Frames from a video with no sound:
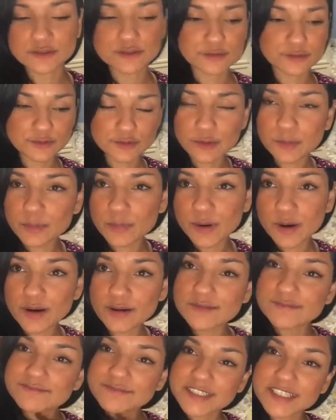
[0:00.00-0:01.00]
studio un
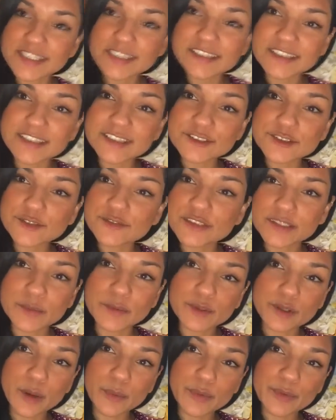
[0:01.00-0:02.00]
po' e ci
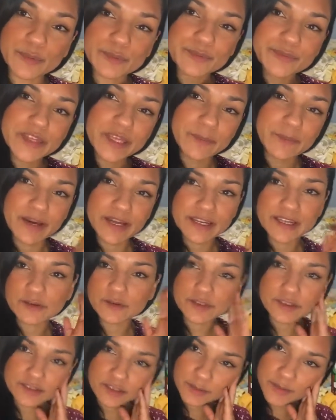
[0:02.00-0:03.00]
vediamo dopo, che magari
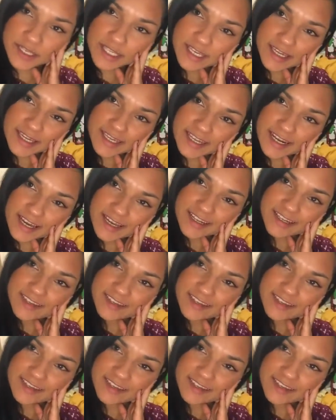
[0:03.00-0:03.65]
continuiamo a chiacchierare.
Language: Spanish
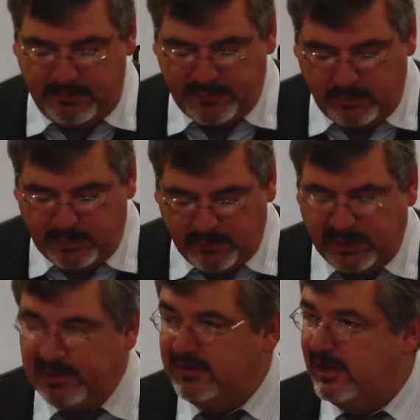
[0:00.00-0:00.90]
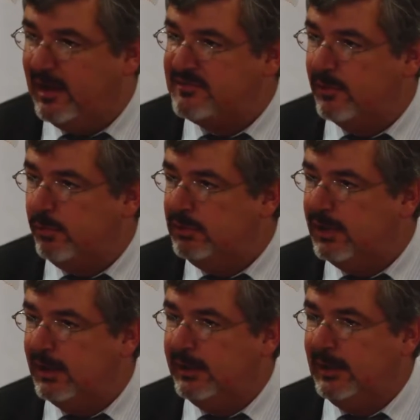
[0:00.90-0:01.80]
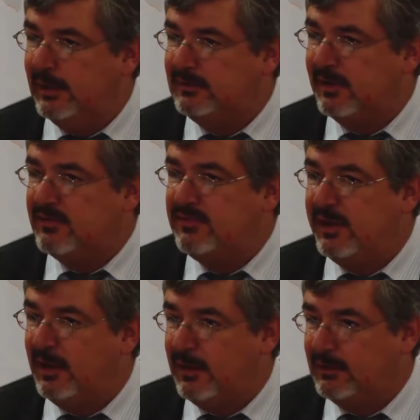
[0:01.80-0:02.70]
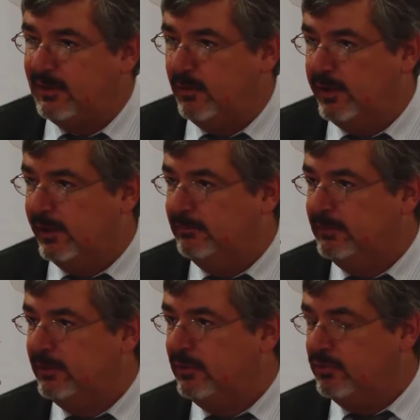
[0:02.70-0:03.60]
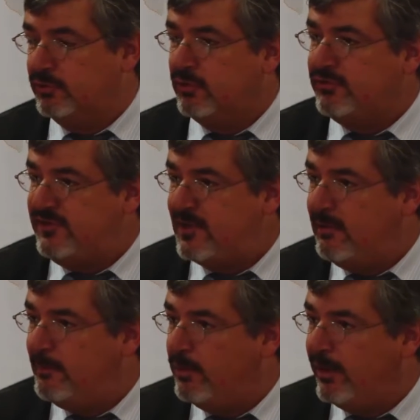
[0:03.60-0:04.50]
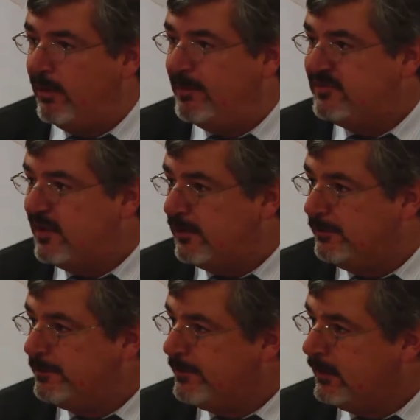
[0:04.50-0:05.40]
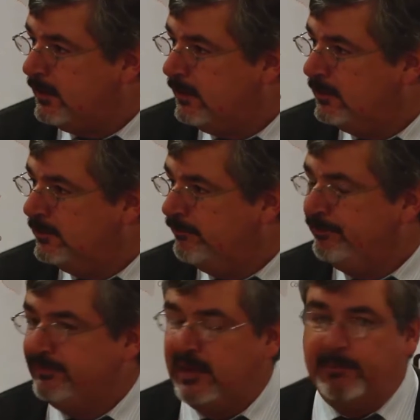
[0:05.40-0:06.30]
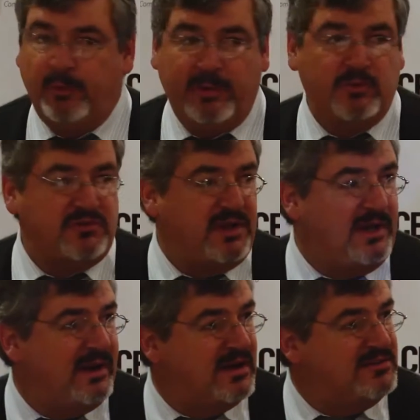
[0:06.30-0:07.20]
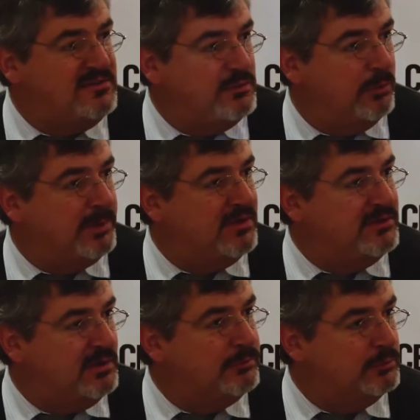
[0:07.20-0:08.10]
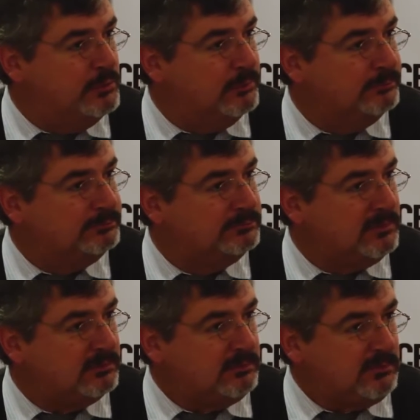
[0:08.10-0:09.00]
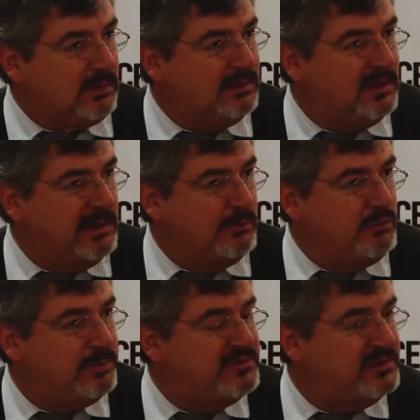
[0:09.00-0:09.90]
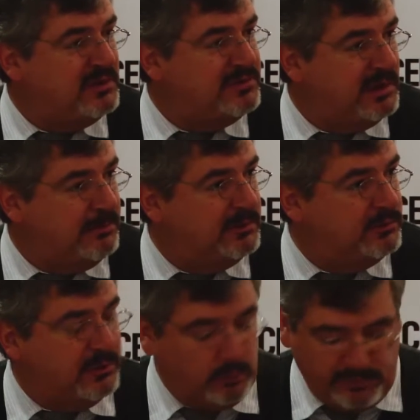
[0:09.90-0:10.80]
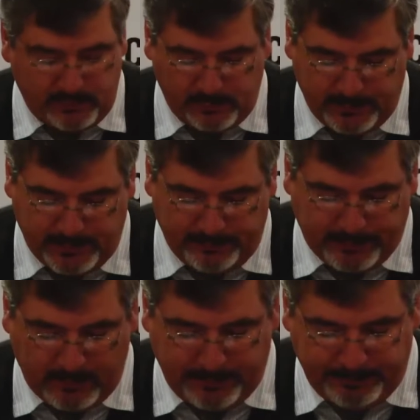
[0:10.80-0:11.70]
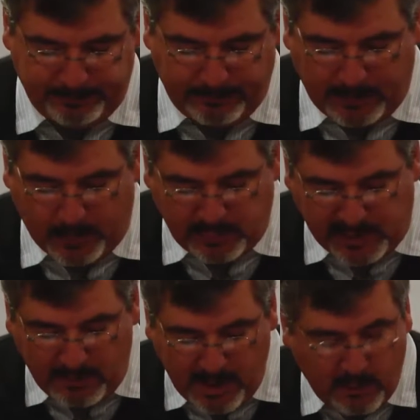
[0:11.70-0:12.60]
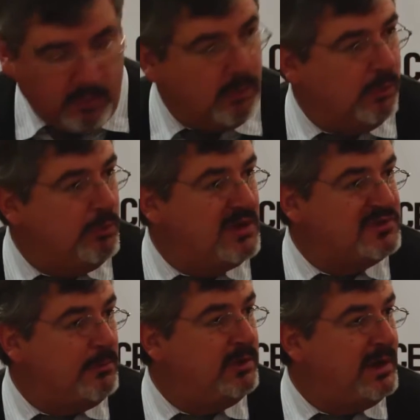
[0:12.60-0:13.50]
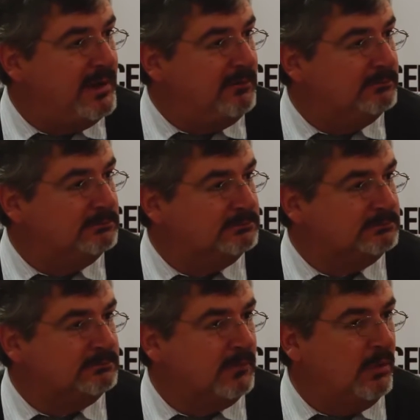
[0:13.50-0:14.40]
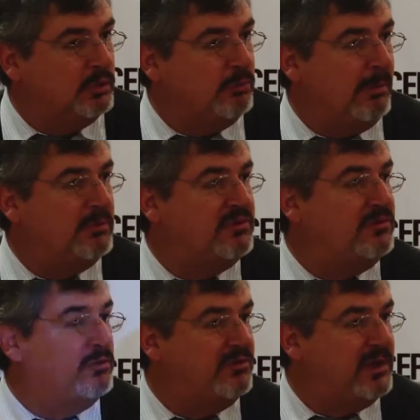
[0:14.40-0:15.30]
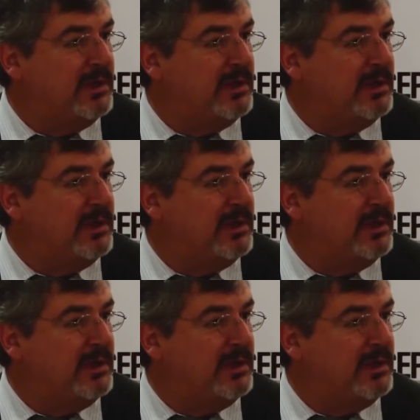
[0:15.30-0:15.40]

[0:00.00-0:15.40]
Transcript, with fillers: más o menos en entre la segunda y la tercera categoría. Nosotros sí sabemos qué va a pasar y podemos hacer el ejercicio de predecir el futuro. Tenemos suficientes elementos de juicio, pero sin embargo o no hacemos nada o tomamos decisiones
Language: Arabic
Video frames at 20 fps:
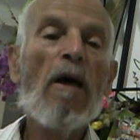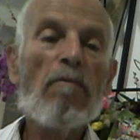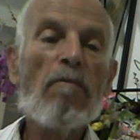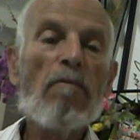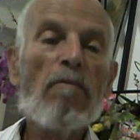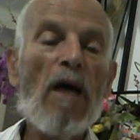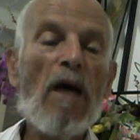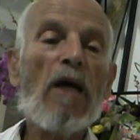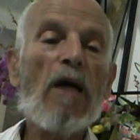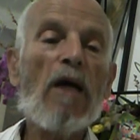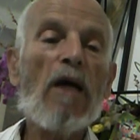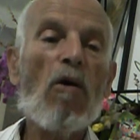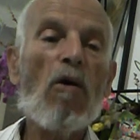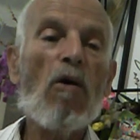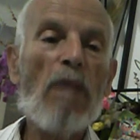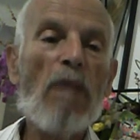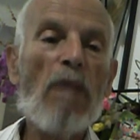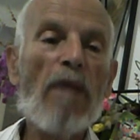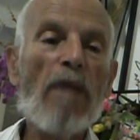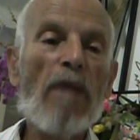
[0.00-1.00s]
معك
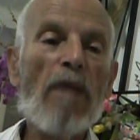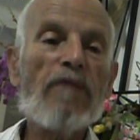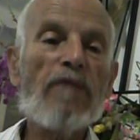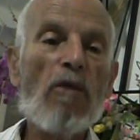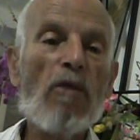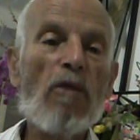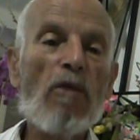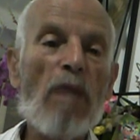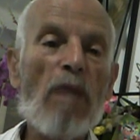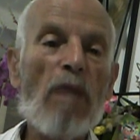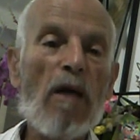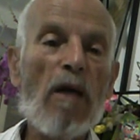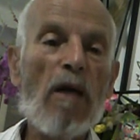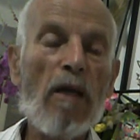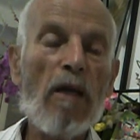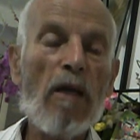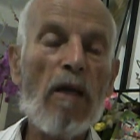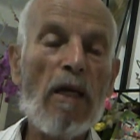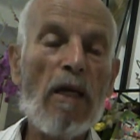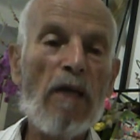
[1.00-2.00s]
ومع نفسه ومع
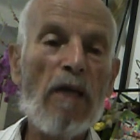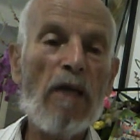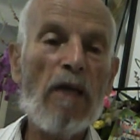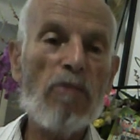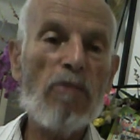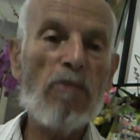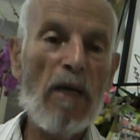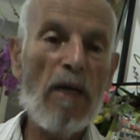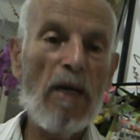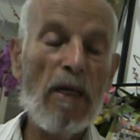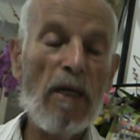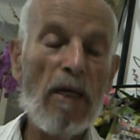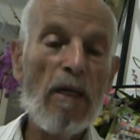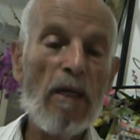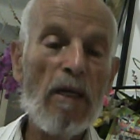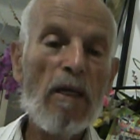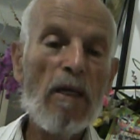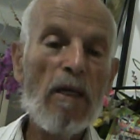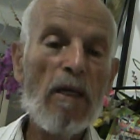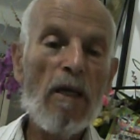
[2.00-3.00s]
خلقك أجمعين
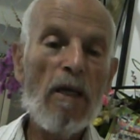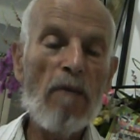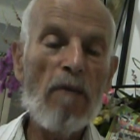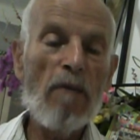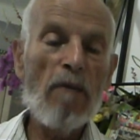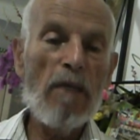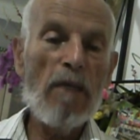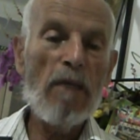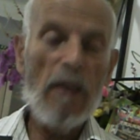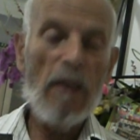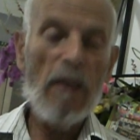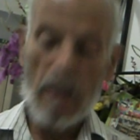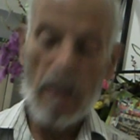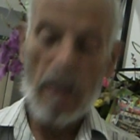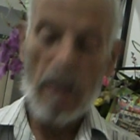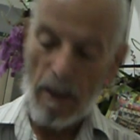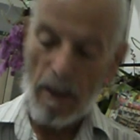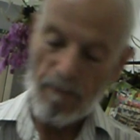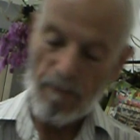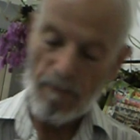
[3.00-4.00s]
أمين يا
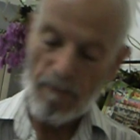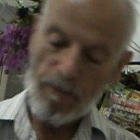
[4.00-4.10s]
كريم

● **What to work on**: In the listing, find the line with "[0:08.10-0:09.00]" and retype exactly from there through the last line, both included, leaving the pictures out.

● **Response**:
[0:08.10-0:09.00]
[0:09.00-0:09.90]
[0:09.90-0:10.80]
[0:10.80-0:11.70]
[0:11.70-0:12.60]
[0:12.60-0:13.50]
[0:13.50-0:14.40]
[0:14.40-0:15.30]
[0:15.30-0:15.40]

[0:00.00-0:15.40]
Transcript, with fillers: más o menos en entre la segunda y la tercera categoría. Nosotros sí sabemos qué va a pasar y podemos hacer el ejercicio de predecir el futuro. Tenemos suficientes elementos de juicio, pero sin embargo o no hacemos nada o tomamos decisiones
Language: Arabic
Video frames at 20 fps:
[0.00-1.00s]
معك
[1.00-2.00s]
ومع نفسه ومع
[2.00-3.00s]
خلقك أجمعين
[3.00-4.00s]
أمين يا
[4.00-4.10s]
كريم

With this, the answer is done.